Every year around December, I write a post looking at what actually shipped in AI that year versus what was hyped. The gap is always bigger than industry commentary suggests. 2025 was no exception: genuine progress in narrow areas, underwhelming results in others, and a few outright failures that never got honestly reported. This is our look at the year, from the perspective of a team that actually ships AI to production.

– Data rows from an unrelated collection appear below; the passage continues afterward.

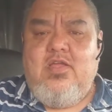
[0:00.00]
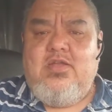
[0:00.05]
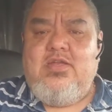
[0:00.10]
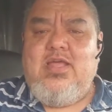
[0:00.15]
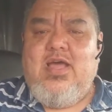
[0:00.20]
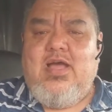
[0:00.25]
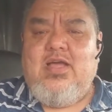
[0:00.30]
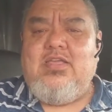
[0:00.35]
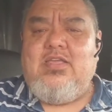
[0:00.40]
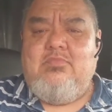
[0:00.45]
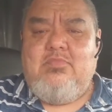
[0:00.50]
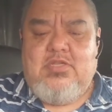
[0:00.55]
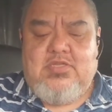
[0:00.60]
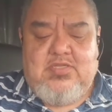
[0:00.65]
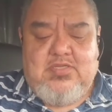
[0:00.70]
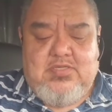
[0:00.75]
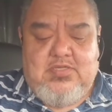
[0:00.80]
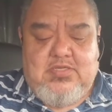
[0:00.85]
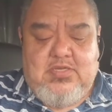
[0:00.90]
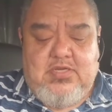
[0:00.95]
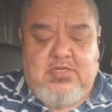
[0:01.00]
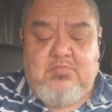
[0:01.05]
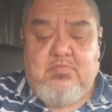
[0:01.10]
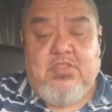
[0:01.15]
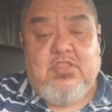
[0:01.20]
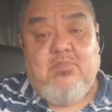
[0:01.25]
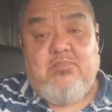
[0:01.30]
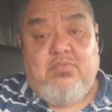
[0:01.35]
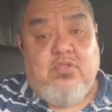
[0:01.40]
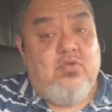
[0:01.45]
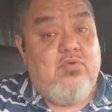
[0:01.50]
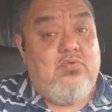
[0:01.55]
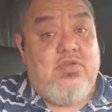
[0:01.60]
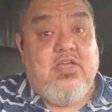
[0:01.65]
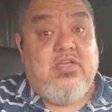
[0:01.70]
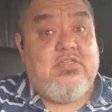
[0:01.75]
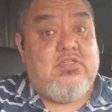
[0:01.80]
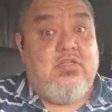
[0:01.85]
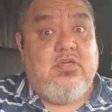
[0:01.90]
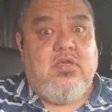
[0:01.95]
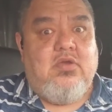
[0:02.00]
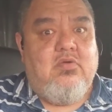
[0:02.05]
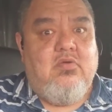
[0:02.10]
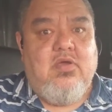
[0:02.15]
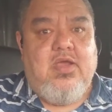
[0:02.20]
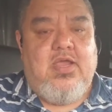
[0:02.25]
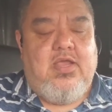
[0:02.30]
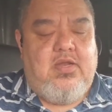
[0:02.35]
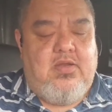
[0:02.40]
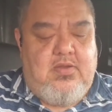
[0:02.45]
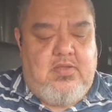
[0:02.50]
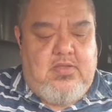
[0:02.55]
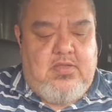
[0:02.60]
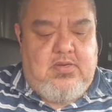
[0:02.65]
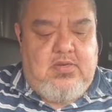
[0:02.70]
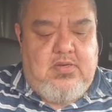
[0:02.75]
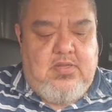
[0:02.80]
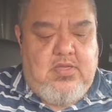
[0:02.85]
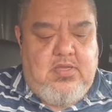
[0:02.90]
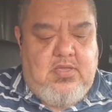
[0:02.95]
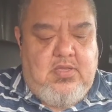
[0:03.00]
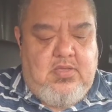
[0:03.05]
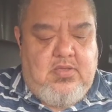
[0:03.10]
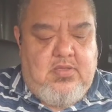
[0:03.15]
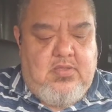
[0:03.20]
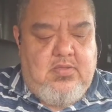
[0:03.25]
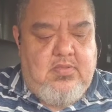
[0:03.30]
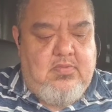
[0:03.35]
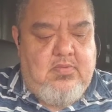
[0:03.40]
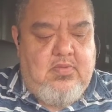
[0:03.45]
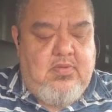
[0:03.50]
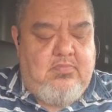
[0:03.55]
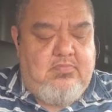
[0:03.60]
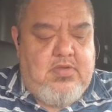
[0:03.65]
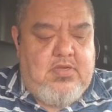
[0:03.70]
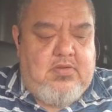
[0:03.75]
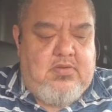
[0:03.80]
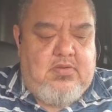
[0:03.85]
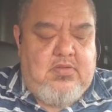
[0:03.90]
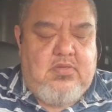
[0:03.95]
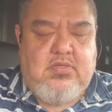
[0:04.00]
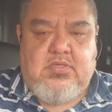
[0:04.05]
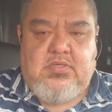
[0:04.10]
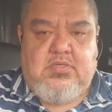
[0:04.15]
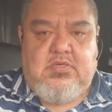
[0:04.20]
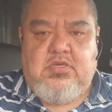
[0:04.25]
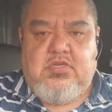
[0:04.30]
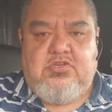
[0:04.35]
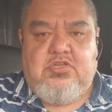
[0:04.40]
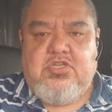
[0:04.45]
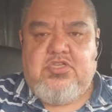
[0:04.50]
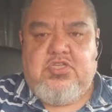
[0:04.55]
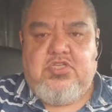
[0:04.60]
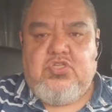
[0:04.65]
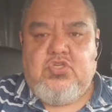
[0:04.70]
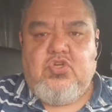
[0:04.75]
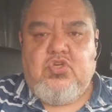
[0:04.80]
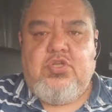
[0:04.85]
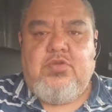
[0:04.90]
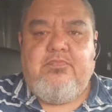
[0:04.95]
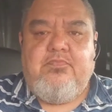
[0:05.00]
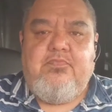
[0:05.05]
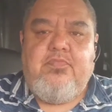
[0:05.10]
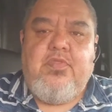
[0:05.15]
documents and such, but the blue does look great, and I mean, it's just as good.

What actually shipped in 2025
Voice AI crossed the threshold
Early 2025 had voice AI that was impressive in demos and brittle in production. Late 2025 had voice AI good enough to ship to customer-facing support. Real-time STT-LLM-TTS pipelines hit sub-second latency consistently. Several of our clients moved 20-40% of inbound call volume to voice AI with CSAT parity. See our voice AI post.
Document intelligence became genuinely solved
Extracting structured data from messy documents — invoices, contracts, forms — crossed the reliability threshold for most production use. Not 100% perfect, but good enough to replace 80% of human data-entry with 5% spot-check rate. This was quietly the biggest practical win of 2025.
Code copilots became table stakes
Every professional developer uses one now. 20-30% productivity uplift is real and measured. The open question is no longer 'do these work' but 'which is best' and 'how do we integrate them into team workflows.'
Internal search and knowledge bases
Not glamorous, ubiquitous. Every mid-size company now has or is building an internal AI knowledge base. Most of these work fine. Most didn't make headlines. This is the largest category of deployments by count.
What didn't ship
Fully autonomous agents doing open-ended work
Still demoware. The announcements kept coming; the production deployments didn't. Bounded agents on narrow workflows work; open-ended agents in messy environments don't. See our agents post for the reliability failure modes.
AI replacing knowledge workers at scale
Augmentation? Yes. Replacement? No — at least not in the ways consistent with the hype cycle. Knowledge workers are using AI tools, producing more, making different kinds of mistakes. Headcount hasn't collapsed. The 'AI will replace lawyers/doctors/analysts in 3 years' predictions from 2023 aged poorly.
"AI CRM" replacing Salesforce
A wave of AI-native CRM startups promised to disrupt Salesforce with AI-first UX. Most built cosmetic AI features on top of worse CRMs. Salesforce added AI features of their own. The disruption didn't materialize.
Multimodal breakthroughs touted at keynotes
Demo videos of models understanding images, video, audio simultaneously. In production, text remains 90%+ of all LLM usage. Multimodal is genuinely useful for narrow use cases (document intelligence, accessibility) but hasn't transformed mainstream applications.
Quiet wins
Things that shipped quietly but mattered:
- Long-context models became genuinely useful, not just demos. 100K+ token contexts are now table stakes.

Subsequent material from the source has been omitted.